Bosons are a type of subatomic particles which follow Bose Einstein Statistics.The other type is fermions. The word boson was coined by Paul Dirac.
Examples of bosons include:Gluons,Photons,W and Z bosons and Higgs Boson.
Pauli's Exclusion Principle--- Bosons do not follow Pauli's Exclusion Principle.Due to this they can occupy the same quantum state within a quantum system. Eg:Photons produced by a laser.
Since bosons with the same energy can occupy the same space,bosons are force carrying particles,including composite bosons such as mesons.
Since Fermions cannot occupy the same quantum state,they make up matter,while bosons,help in transmission of energy.
Properties of certain Bosons--- Photons:Carry electromagnetic force. Higgs Bosons:Provide mass to the W and Z bosons via the Higgs Mechanism. W and Z boson:Force carriers which mediate the weak force. Gluons:Fundamental force carriers of strong force.

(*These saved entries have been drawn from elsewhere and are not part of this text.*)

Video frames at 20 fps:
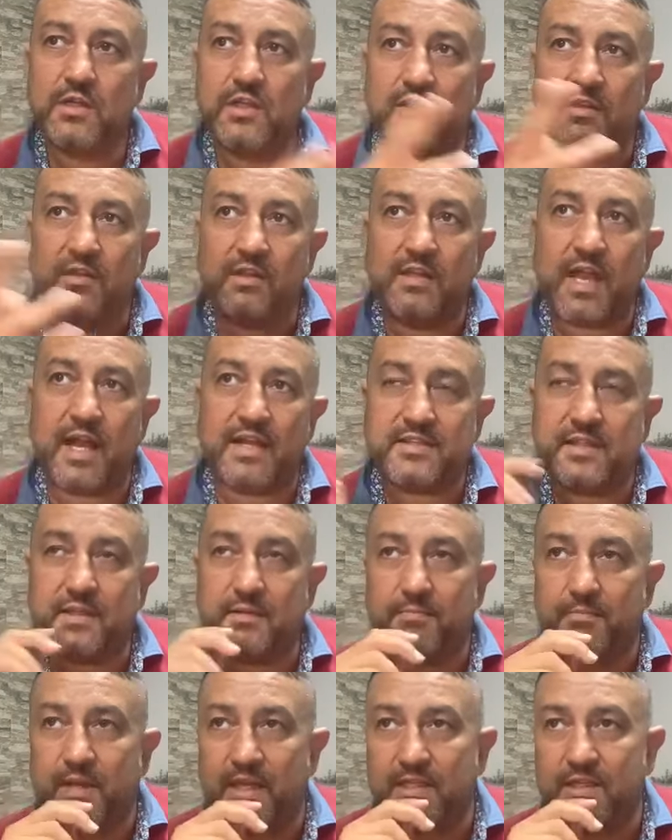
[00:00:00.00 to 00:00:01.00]
it
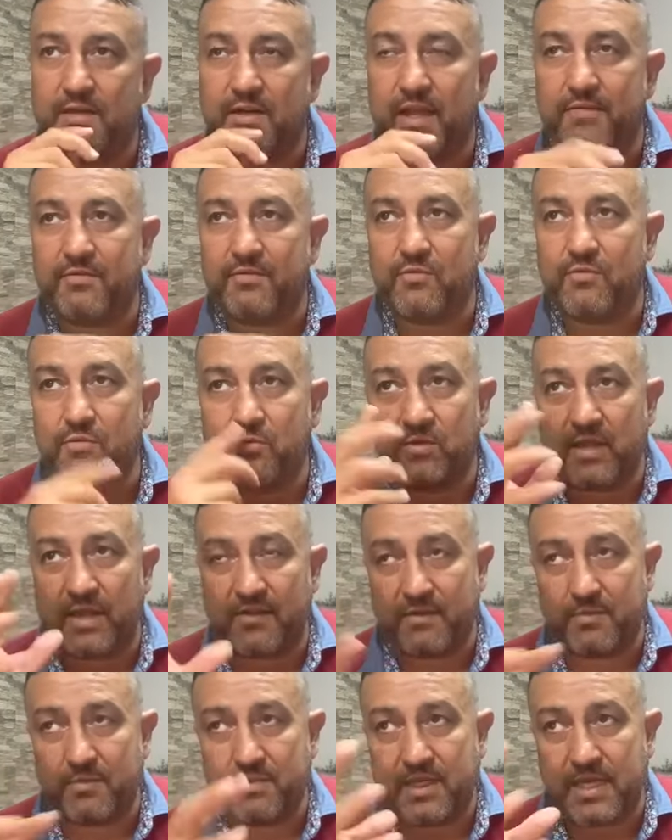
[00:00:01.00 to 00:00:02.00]
doesn't matter. I will
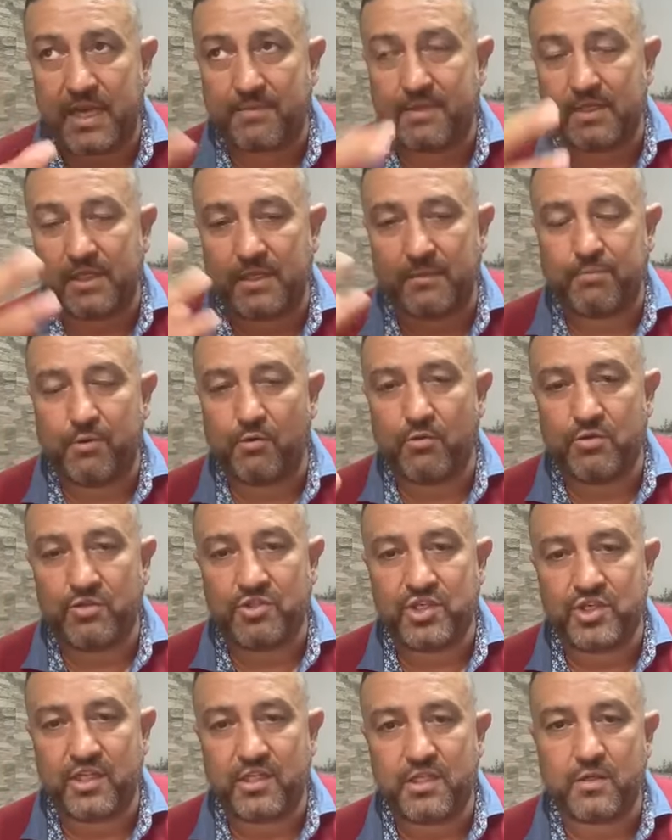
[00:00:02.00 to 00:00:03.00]
never become an
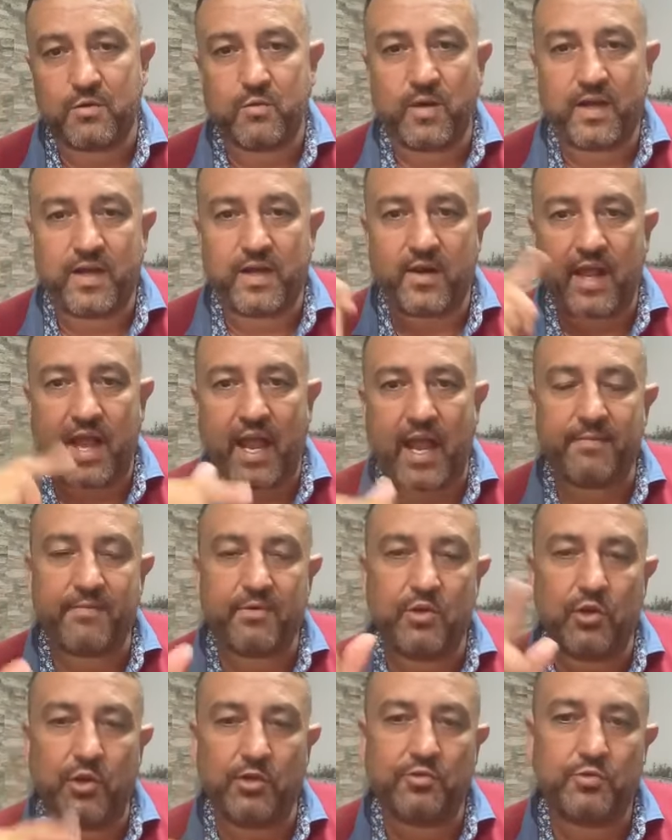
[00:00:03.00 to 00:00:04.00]
apologetic where I'm
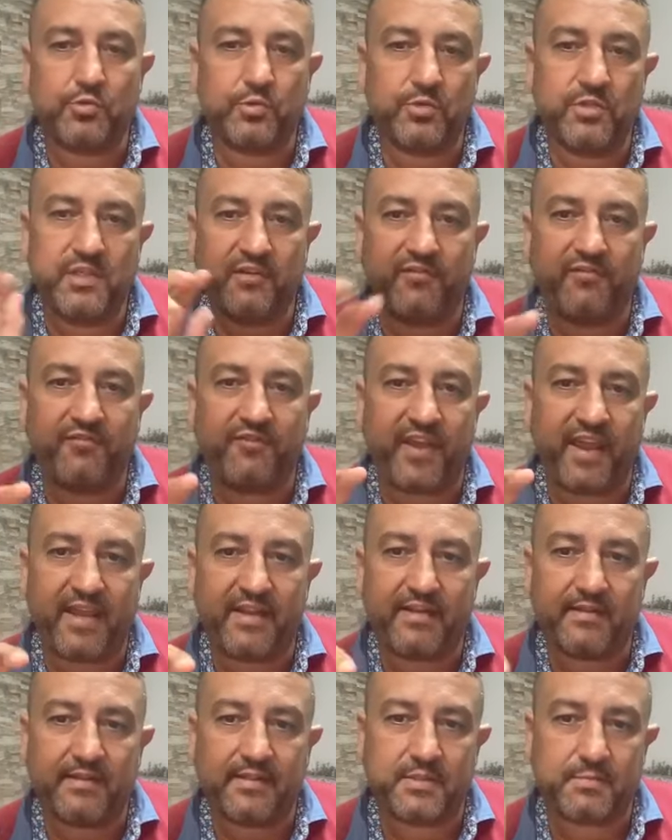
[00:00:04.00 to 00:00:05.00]
going to
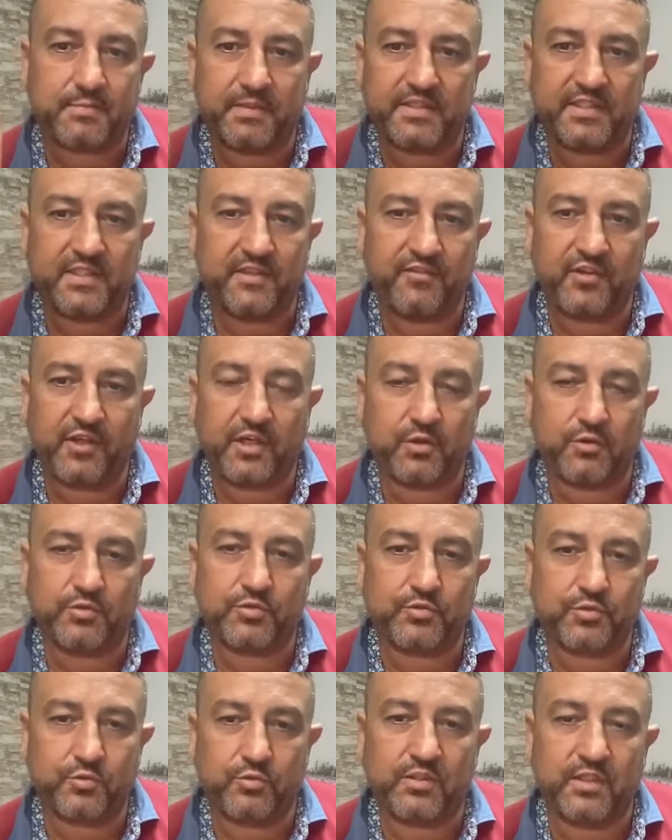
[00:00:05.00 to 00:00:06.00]
defend a specific
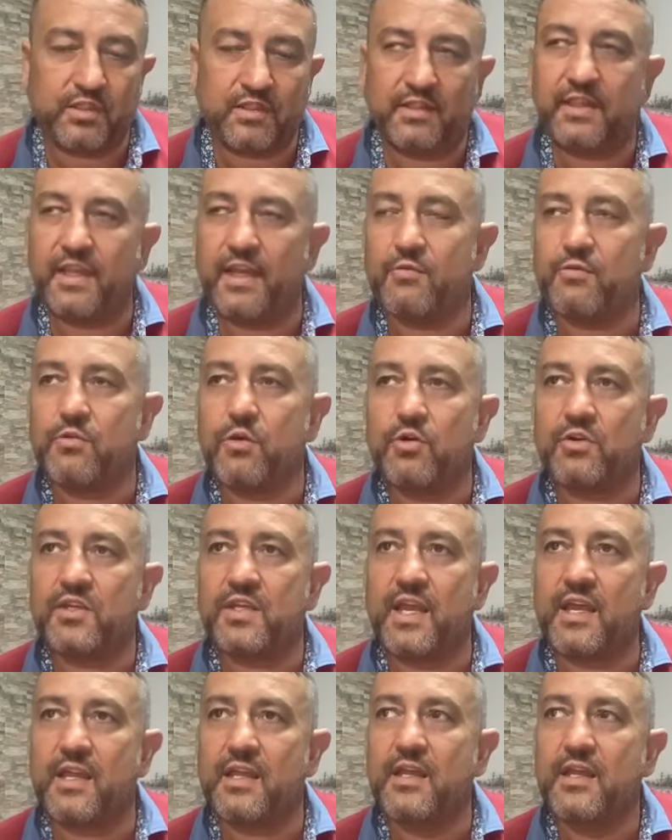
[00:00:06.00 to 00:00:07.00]
truth and tell you,
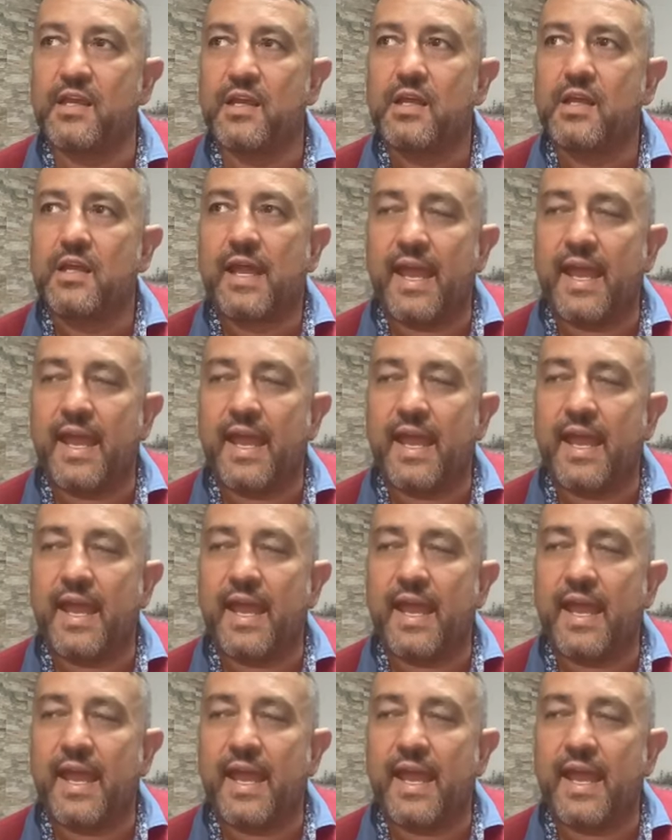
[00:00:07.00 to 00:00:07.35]
okay,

Bose–Einstein statistics encourages identical bosons to crowd into one quantum state, but not any state is necessarily convenient for it. Aside of statistics, bosons can interact – for example, helium-4 atoms are repulsed by intermolecular force on a very close approach, and if one hypothesizes their condensation in a spatially-localized state, then gains from the statistics cannot overcome a prohibitive force potential. A spatially-delocalized state (i.e. with low |ψ(x)|) is preferable: if the number density of the condensate is about the same as in ordinary liquid or solid state, then the repulsive potential for the N-particle condensate in such state can be no higher than for a liquid or a crystalline lattice of the same N particles described without quantum statistics. Thus, Bose–Einstein statistics for a material particle is not a mechanism to bypass physical restrictions on the density of the corresponding substance, and superfluid liquid helium has a density comparable to the density of ordinary liquid matter. Spatially-delocalized states also permit for a low momentum according to the uncertainty principle, hence for low kinetic energy; this is why superfluidity and superconductivity are usually observed in low temperatures.
Photons do not interact with themselves and hence do not experience this difference in states where to crowd.